One of the most common ways creative freelancers encourage prompt payment is by specifying that work (such as an illustration) cannot be used until it's been paid for. "Called a usage clause, this should go in the terms and conditions on your estimate and invoice, and basically makes it illegal to use your work until they've paid for it," explains Chris Page, owner of illustration agency Jelly London.

5. Be persistent

When dealing with problem payers, it can be tempting to let it go. But as all experienced freelancers will tell you, persistence will pay off in the end. "Just keep chasing with a polite but firm tone," advises writer, PR and marketing professional Carolyn Hughes. "I've dropped into people's offices before now when I've been concerned about getting no response. That seems to work, funnily enough."
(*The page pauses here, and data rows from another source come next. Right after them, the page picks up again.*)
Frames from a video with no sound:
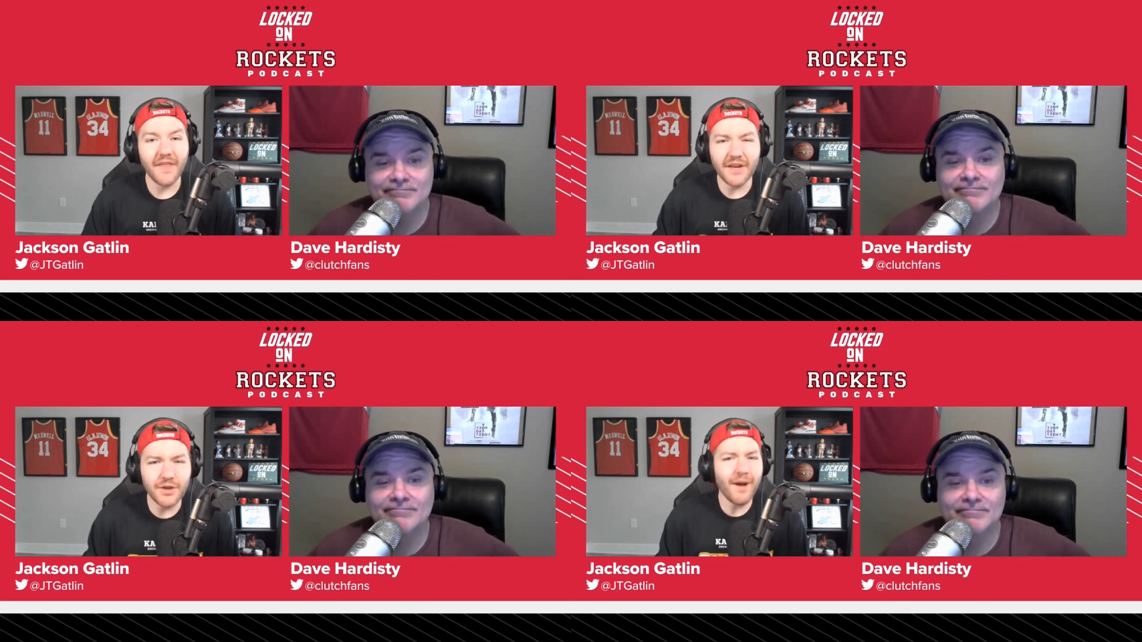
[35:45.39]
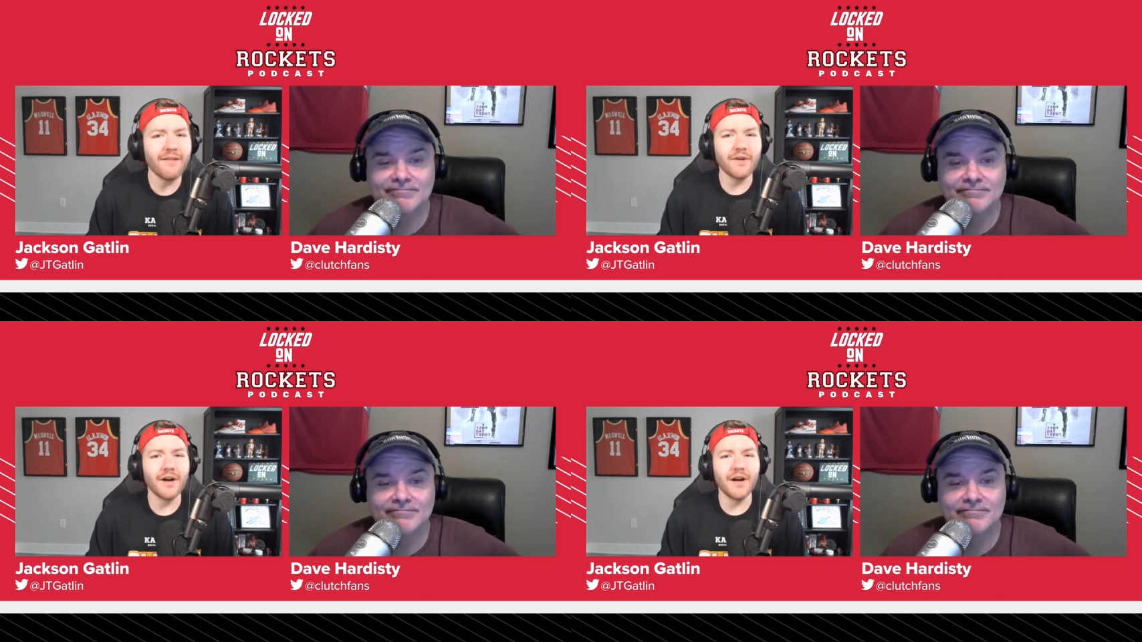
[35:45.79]
Speaker 1: And then you
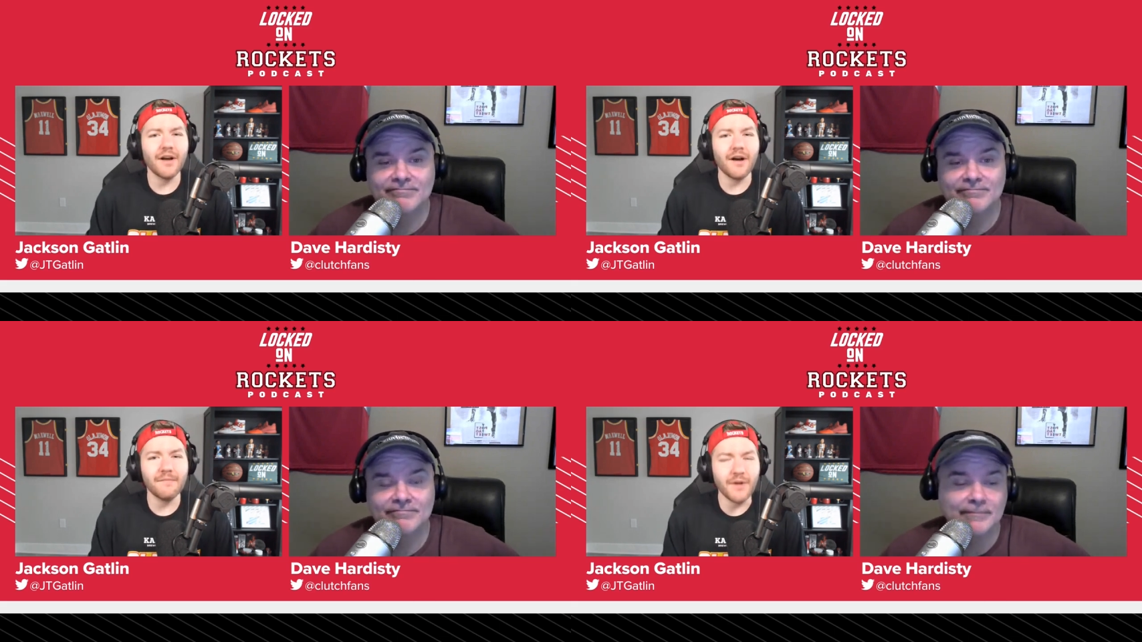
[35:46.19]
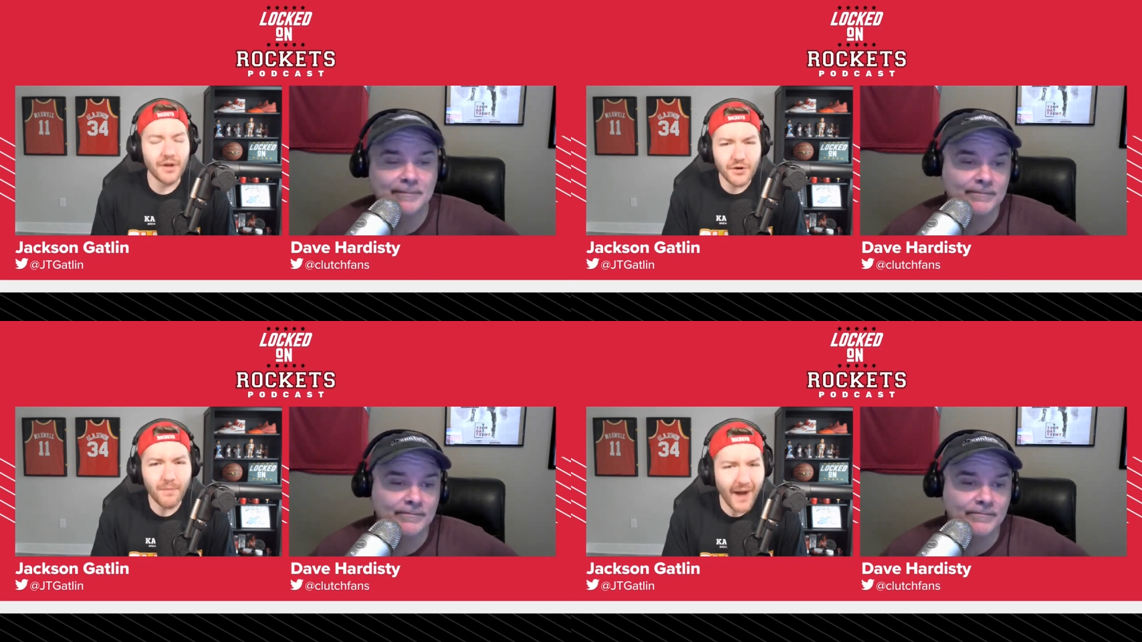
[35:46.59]
have a, a,
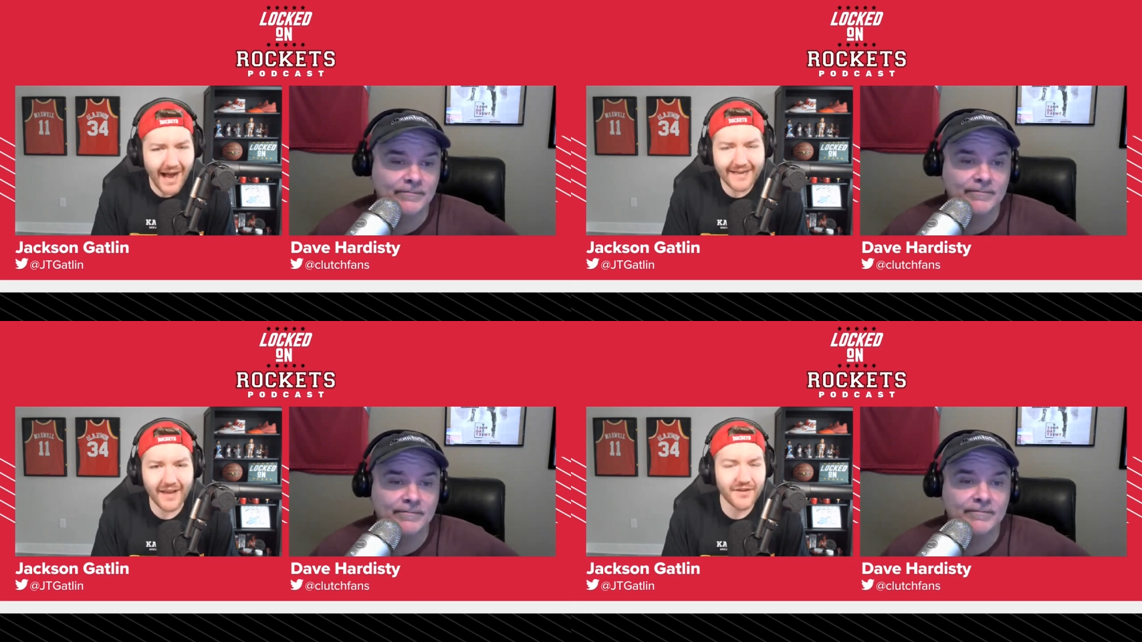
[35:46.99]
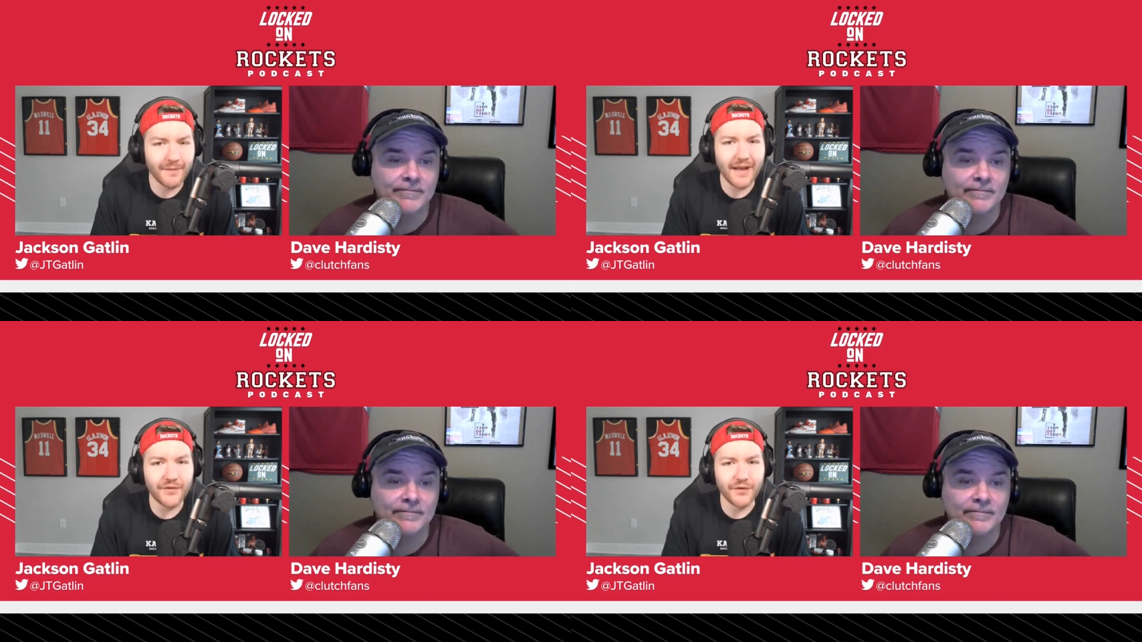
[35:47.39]
a new
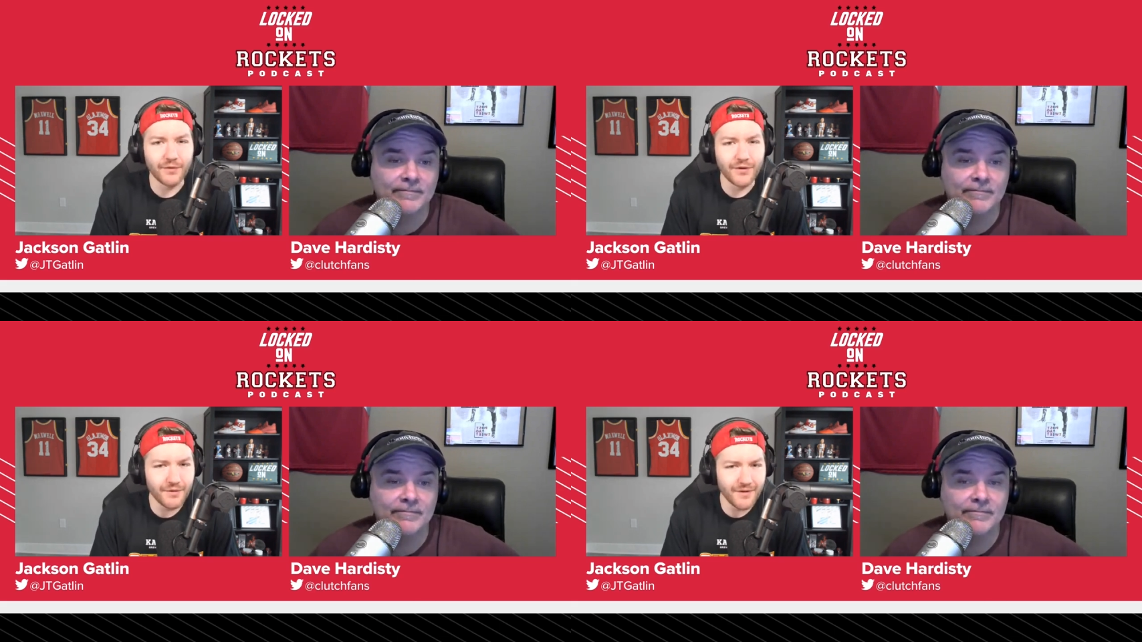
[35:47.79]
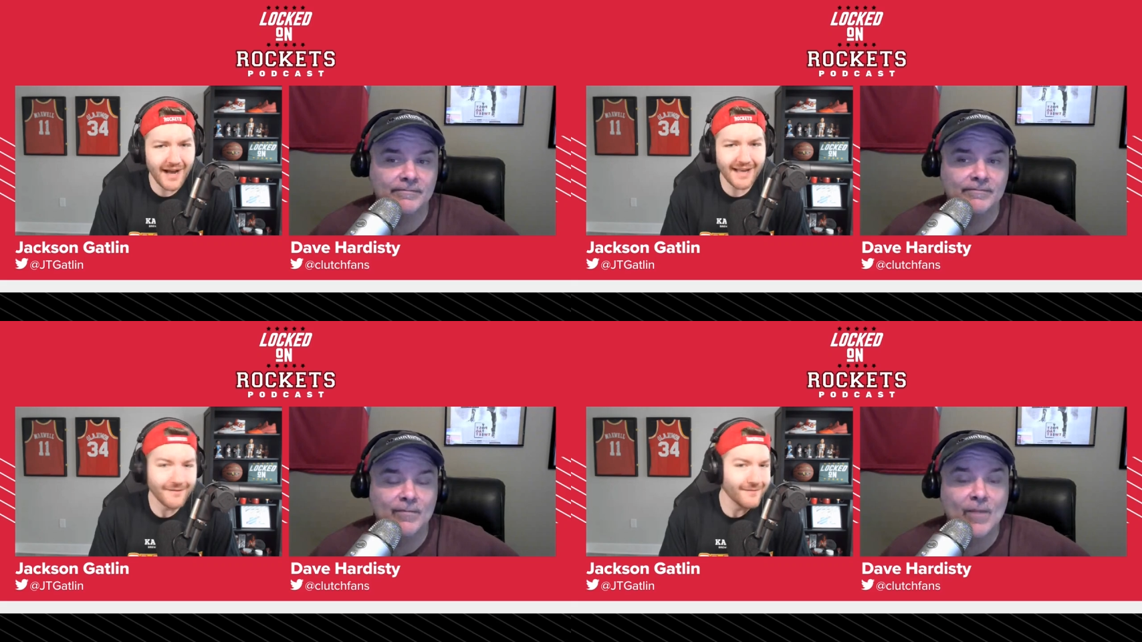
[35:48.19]
podcast coming out soon, do you
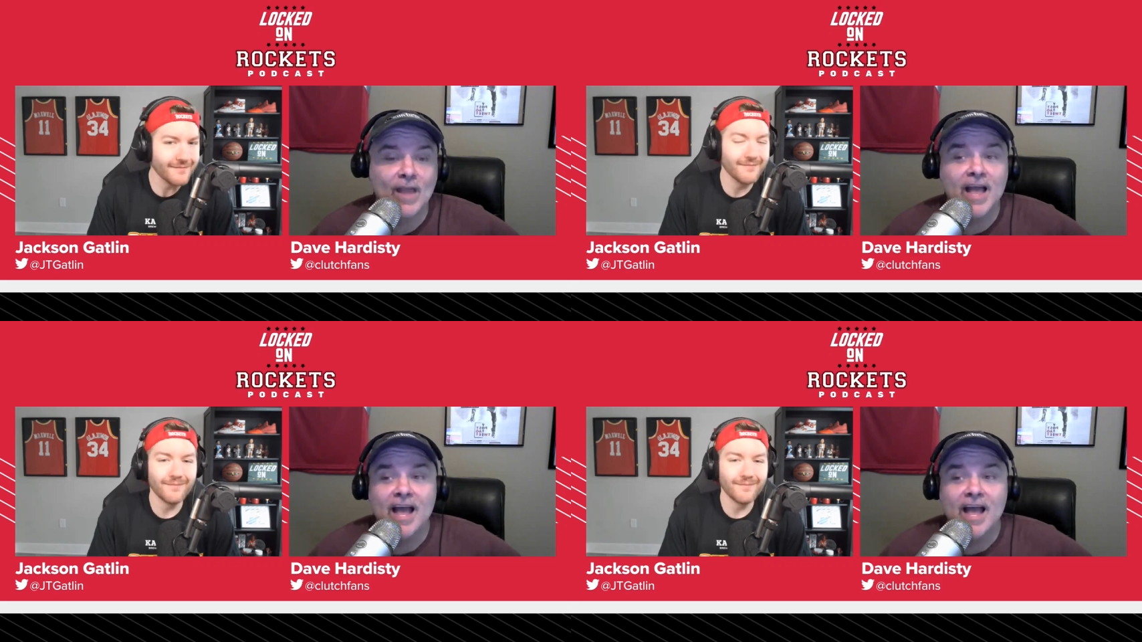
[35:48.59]
not?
Freelance illustrator Andra Badea agrees. "Calmly staying in touch, and kind but firm reminders have done the trick for me so far," she says. "It usually helps if they also plan on working with you in the future and you're both keen on maintaining a good working relationship."

Even if they're not, illustrator and designer Rachel Camacho-McKee believes you should always remain calm and professional. "I stay firm with communication, but I don't ever use an accusatory tone," she stresses. "I make sure my client knows when the due date is and ask if there are any hurdles financially. I want to make them feel like I'm on their team because I am - but also, pay me!"

Conclusion

Talk to freelancers up and down the creative industries, and the same message keeps coming back. Yes, getting paid on time shouldn't be an issue. But in the real world it is, and hiding away from the problem won't help.

Instead, it would be best if you took action, by nailing down an unambiguous and comprehensive agreement at the start of your client relationship and then keeping on top of invoices for each commission.

Online accounting software such as Xero can help with this, by streamlining the creation and sending of invoices and automating the chasing process for you, leaving you to focus on what you do best: the creative work itself.

Get Xero for half price

Xero is already great value, but we've teamed up with it to offer an amazing 50% off its Starter plan (normally £10 per month) for four months*. That means for your first four months, you'll pay only £5 per month, and after four months it'll be just £10 per month. Xero's Starter plan has been designed with freelancers and creatives in mind and is really easy to use. To take advantage of this generous offer simply sign up here.


*This offer cannot be used in conjunction with any other offer, and is available until 31 March 2021 for new Xero Starter subscriptions in the UK and is subject to Xero's Offer Details. Your discounted Xero subscription commences on the date you sign up for the offer and ends at midnight, four calendar months after your sign up date. You will automatically be billed the full price for your Xero subscription after the offer period ends.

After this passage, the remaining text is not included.